The stationary frame components of the of the four proper vectors we have so far considered are then $$\begin{matrix}\text{Position } & X^\mu & \rightarrow & (t,x,0,0)\\\text{Velocity } & U^\mu = \tfrac{\mathrm{d} X^\mu}{\mathrm{d} \tau} & \rightarrow & \gamma (1,v,0,0)\\\text{Momentum } & P^\mu = m U^\mu & \rightarrow & m \gamma (1,v,0,0)\\\text{Acceleration } & A^\mu = \tfrac{\mathrm{d} U^\mu}{\mathrm{d} \tau} & \rightarrow & \gamma^4 a (v,1,0,0)\end{matrix}$$ and the particle frame components are $$\begin{matrix}\text{Position } & X^{\mu'} & \rightarrow & (\tau,0,0,0)\\\text{Velocity } & U^{\mu'} & \rightarrow & (1,0,0,0)\\\text{Momentum } & P^{\mu'} & \rightarrow & (m,0,0,0)\\\text{Acceleration } & A^{\mu'} & \rightarrow & (0,\alpha,0,0)\end{matrix}$$ where we have set $A^{1'} = \alpha$ (not necessarily constant).
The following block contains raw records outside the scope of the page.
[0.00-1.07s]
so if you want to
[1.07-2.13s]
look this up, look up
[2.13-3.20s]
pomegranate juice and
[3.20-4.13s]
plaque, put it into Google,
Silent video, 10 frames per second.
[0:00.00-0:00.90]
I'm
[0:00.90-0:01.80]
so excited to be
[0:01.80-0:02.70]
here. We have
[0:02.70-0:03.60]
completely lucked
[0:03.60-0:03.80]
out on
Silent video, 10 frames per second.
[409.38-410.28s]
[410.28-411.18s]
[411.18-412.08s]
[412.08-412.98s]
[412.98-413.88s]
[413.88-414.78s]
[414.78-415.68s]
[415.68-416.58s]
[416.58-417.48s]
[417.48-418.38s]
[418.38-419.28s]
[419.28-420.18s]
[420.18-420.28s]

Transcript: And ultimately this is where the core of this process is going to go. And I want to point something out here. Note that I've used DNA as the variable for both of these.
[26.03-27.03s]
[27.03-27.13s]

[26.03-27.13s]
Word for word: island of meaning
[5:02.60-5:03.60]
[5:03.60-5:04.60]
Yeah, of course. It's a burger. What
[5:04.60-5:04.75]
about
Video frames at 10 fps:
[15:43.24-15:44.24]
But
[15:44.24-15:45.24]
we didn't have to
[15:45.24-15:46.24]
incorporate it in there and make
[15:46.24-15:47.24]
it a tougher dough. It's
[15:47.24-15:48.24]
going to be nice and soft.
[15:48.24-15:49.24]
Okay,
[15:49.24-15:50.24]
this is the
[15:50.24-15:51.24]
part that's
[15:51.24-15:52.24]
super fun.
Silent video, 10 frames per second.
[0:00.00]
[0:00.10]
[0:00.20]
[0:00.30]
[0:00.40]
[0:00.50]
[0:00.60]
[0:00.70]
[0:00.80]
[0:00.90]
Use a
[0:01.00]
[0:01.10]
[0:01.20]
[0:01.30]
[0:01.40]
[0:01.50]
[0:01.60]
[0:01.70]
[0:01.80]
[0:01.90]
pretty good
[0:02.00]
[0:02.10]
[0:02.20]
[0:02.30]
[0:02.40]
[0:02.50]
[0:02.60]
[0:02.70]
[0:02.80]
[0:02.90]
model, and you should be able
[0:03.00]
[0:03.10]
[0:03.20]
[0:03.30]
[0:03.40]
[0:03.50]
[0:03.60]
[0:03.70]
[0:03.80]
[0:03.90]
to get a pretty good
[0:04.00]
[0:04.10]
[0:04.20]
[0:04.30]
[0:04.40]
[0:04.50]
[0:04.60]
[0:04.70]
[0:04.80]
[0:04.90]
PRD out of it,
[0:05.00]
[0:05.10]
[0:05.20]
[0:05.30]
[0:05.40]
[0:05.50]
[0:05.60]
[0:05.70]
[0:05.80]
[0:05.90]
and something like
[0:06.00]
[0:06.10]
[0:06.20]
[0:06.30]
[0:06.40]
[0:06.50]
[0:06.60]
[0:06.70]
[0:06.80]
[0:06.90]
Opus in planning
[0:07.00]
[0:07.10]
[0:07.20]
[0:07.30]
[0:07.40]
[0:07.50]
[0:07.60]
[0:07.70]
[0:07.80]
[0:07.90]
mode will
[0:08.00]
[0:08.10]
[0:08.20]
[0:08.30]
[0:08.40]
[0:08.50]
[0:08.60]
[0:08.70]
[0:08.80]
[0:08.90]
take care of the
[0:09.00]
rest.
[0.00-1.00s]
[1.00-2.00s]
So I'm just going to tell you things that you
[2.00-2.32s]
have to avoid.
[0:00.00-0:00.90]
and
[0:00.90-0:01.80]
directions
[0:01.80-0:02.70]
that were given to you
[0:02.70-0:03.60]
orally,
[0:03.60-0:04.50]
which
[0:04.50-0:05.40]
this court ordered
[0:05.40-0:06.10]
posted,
### Constant proper acceleration

Suppose that a particle (or rocket) can maintain a constant acceleration locally, where $\alpha$ is constant.

Since the proper acceleration is a four-vector, then we can use the corresponding Lorentz transformation to calculate its $x$-component in the unprimed frame, $$A^1 = \gamma \left(v A^{0'} + A^{1'}\right) = \gamma \alpha$$

Thus, using the result from the previous section , we have $$\gamma \alpha = A^1 = \gamma^4 a$$ or $$a = \gamma^{-3} \alpha \lt \alpha$$ so the Newtonian acceleration decreases as the speed increases, even though the local acceleration is constant.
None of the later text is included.